In its simplest form, the S2I-based Docker images allow developers to interact with the platform from a pure source code perspective. What this means is that OpenShift only needs to know the URL of your git repository and then the platform takes care of the rest. Under the covers, when you create a new project and container, the platform matches a base image of the desired runtime up with your source, performs a build, and then creates a new Docker image on the fly.
For a more concrete example, let’s assume we have a Java-based project that uses the Maven build system. When using the WildFly application server and a git repository that contains your code, the platform will download the base WildFly image, clone your repo, identify it as a Maven project, run a Maven build, and take the artifact of that build and create a new Docker image that contains both the WildFly runtime and your build artifact. Finally, it will deploy the build artifact and then start up the resulting container. I know this may sound complicated, but don’t worry, the platform takes care of all of the heavy lifting. We will dive into more detail as we progress through the book.
One of the most important aspects of any software development project is the ability to troubleshoot issues as they arise. Since the beginning of time, one of the first places a developer looks when beginning the debug process is the application logs for the project. OpenShift provides a comprehensive view of your application logs including runtime logs, build logs, and deployment logs. Having these at your fingertips through the web console and oc tool greatly simplifies the troubleshooting process when using containers.
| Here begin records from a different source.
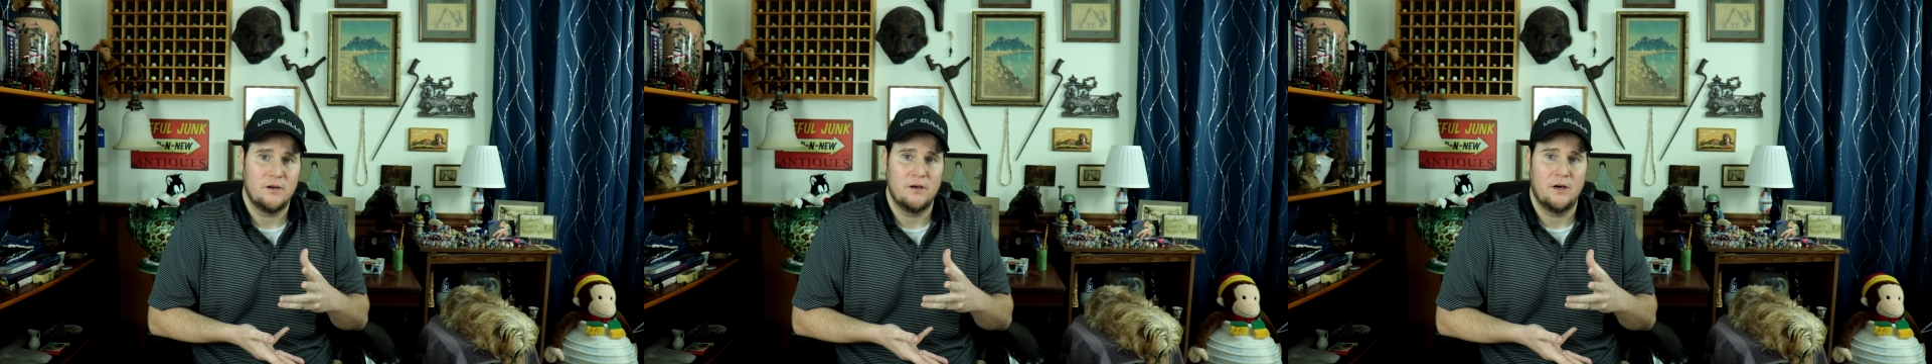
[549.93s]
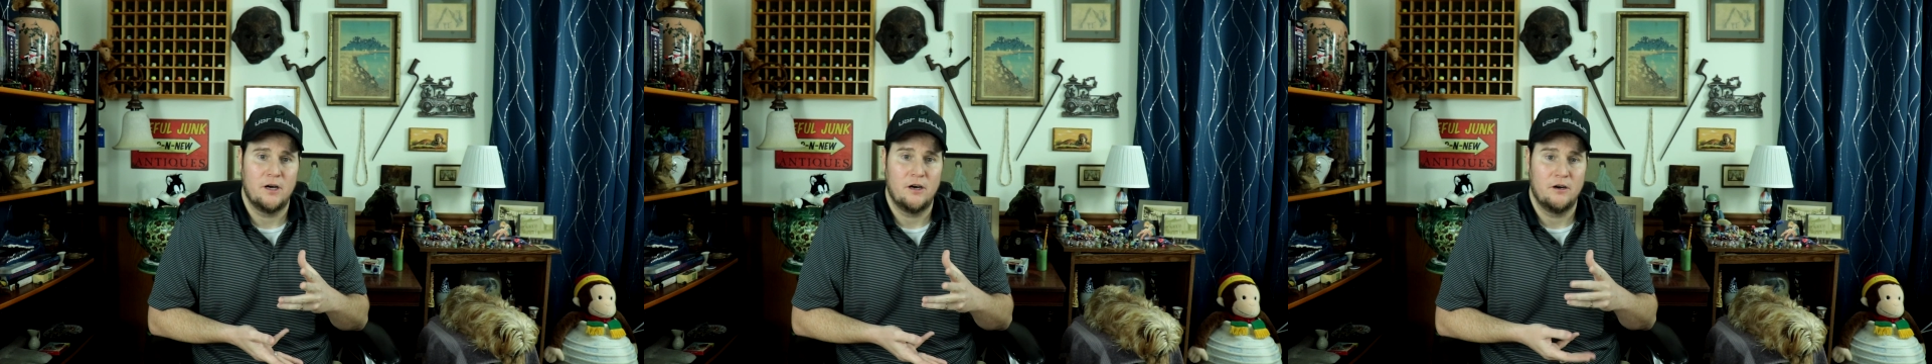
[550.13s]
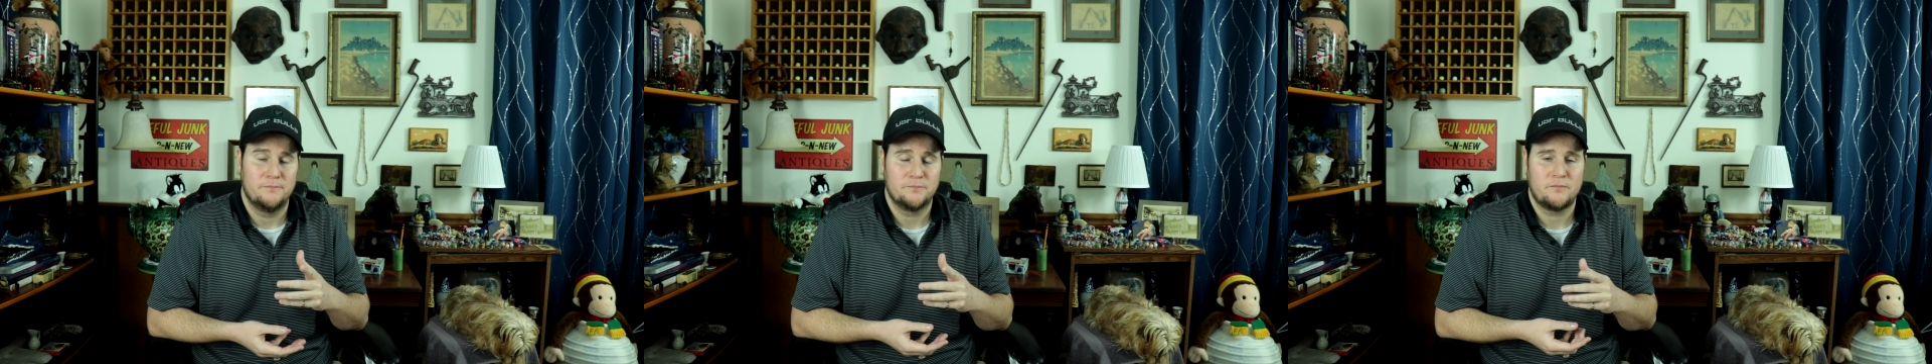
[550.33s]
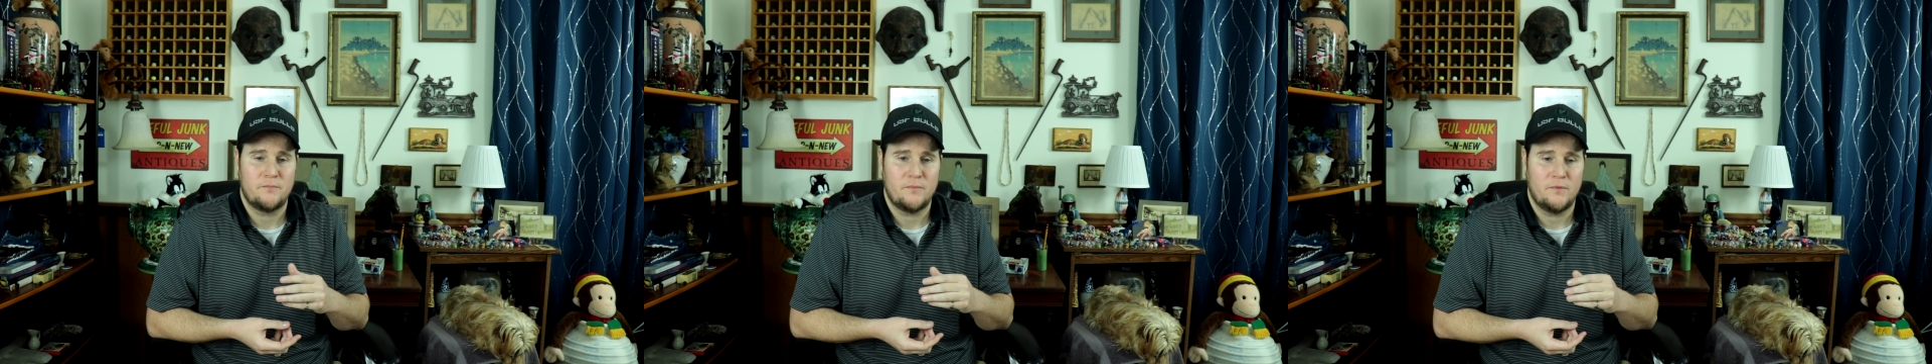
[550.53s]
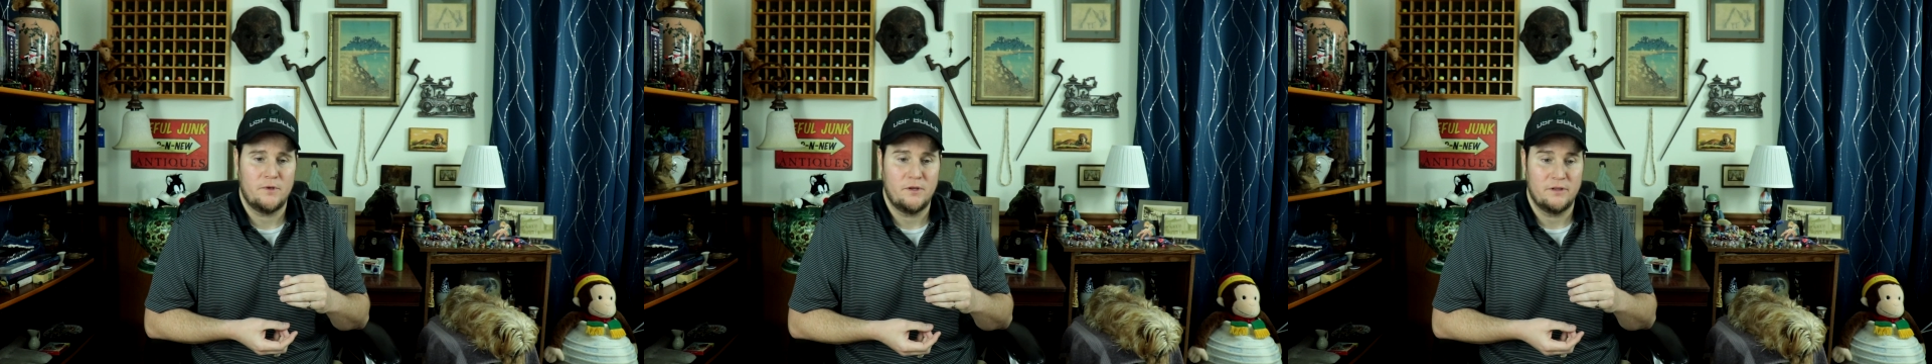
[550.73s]
that
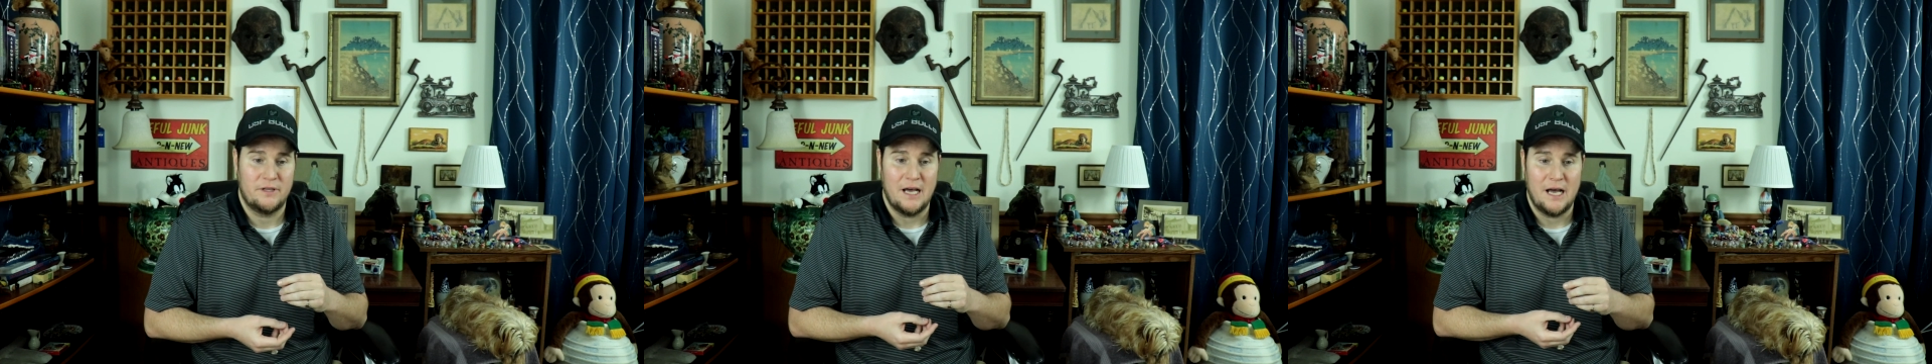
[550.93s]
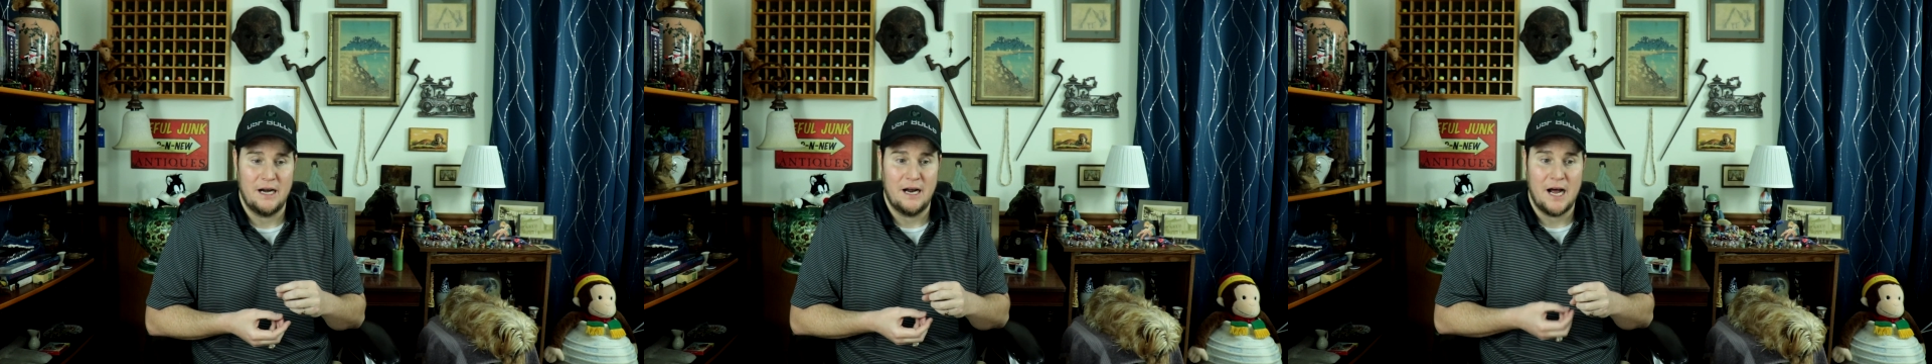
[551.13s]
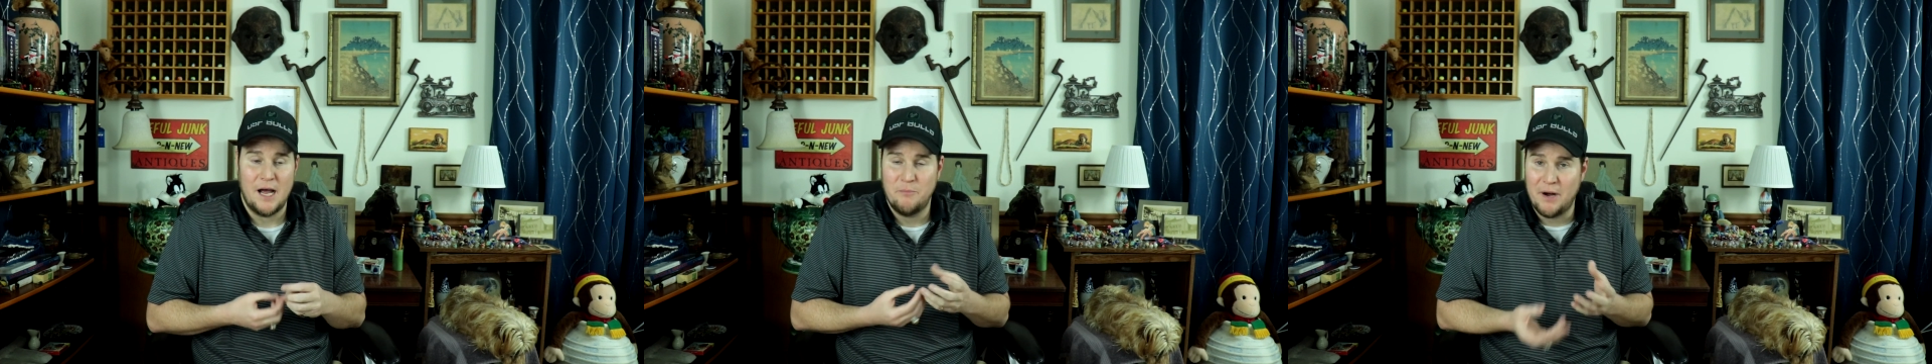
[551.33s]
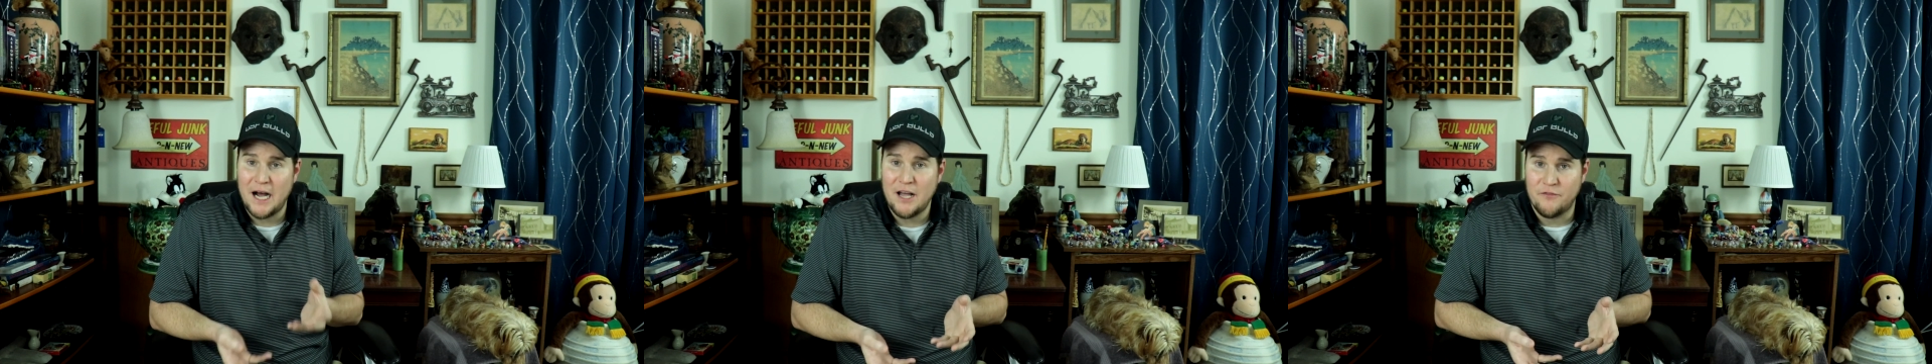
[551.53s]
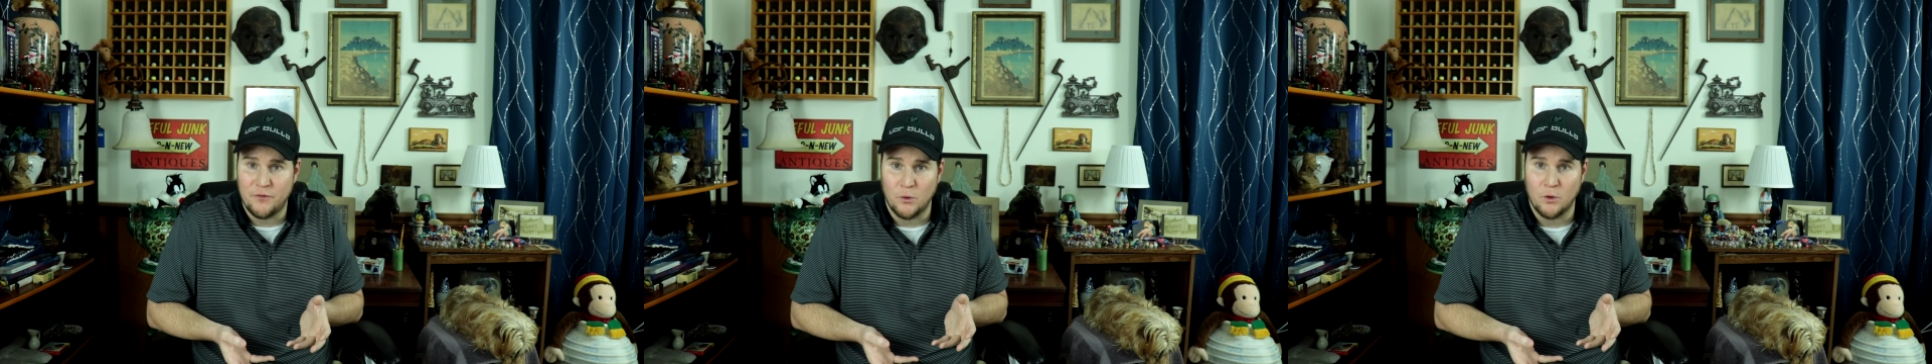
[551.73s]
I
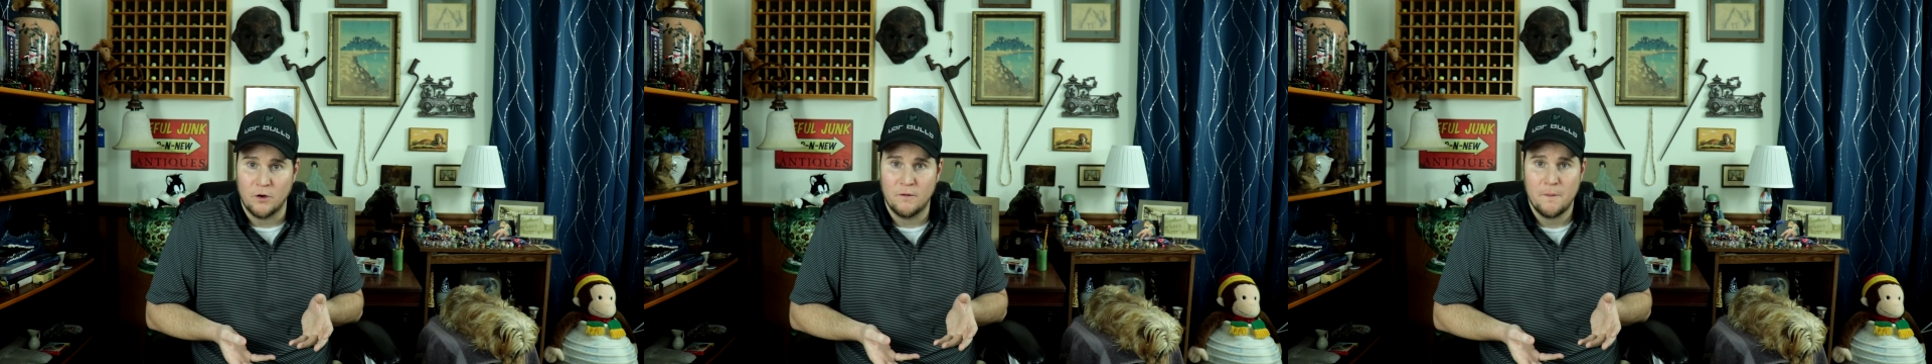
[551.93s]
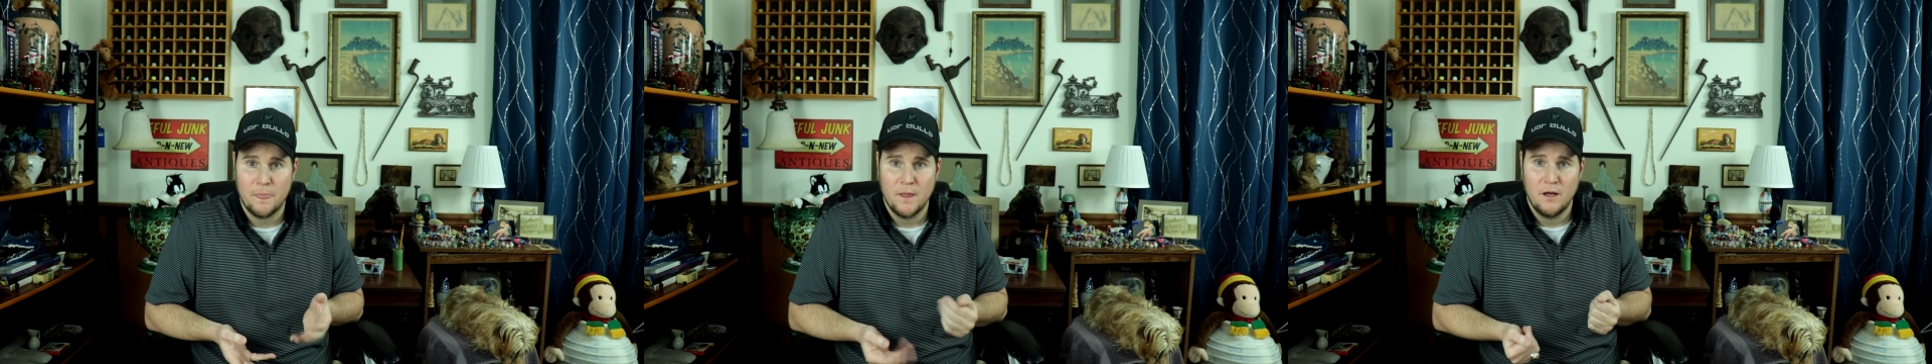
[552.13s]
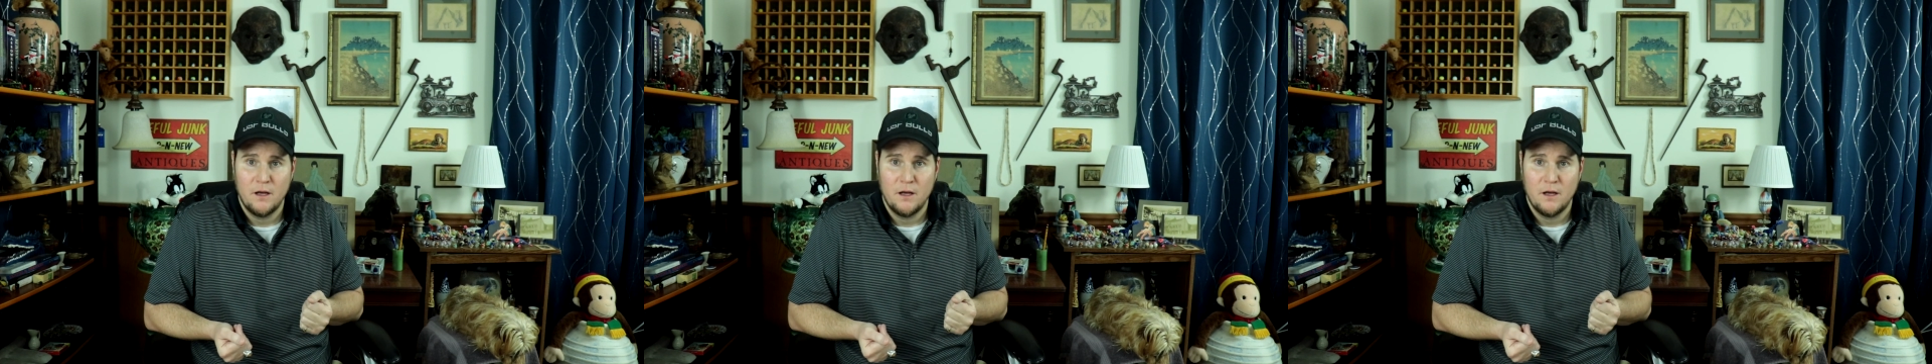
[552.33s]
buy for.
Another important aspect is metrics about your applications, utilization of system resources. The OpenShift platform includes support for this as shown in Figure 1-2, which details the memory and CPU utilization for a container running a Java application server and accompanying application.
In this chapter we learned about the OpenShift container application platform and the benefits it adds for developers on top of plain old Docker and Kubernetes. There are certainly more advantages to using a full platform than what we have briefly discussed in this chapter. Never fear, as we progress through the contents of this book, we explore more topics in detail to ensure you are successful as a developer using OpenShift.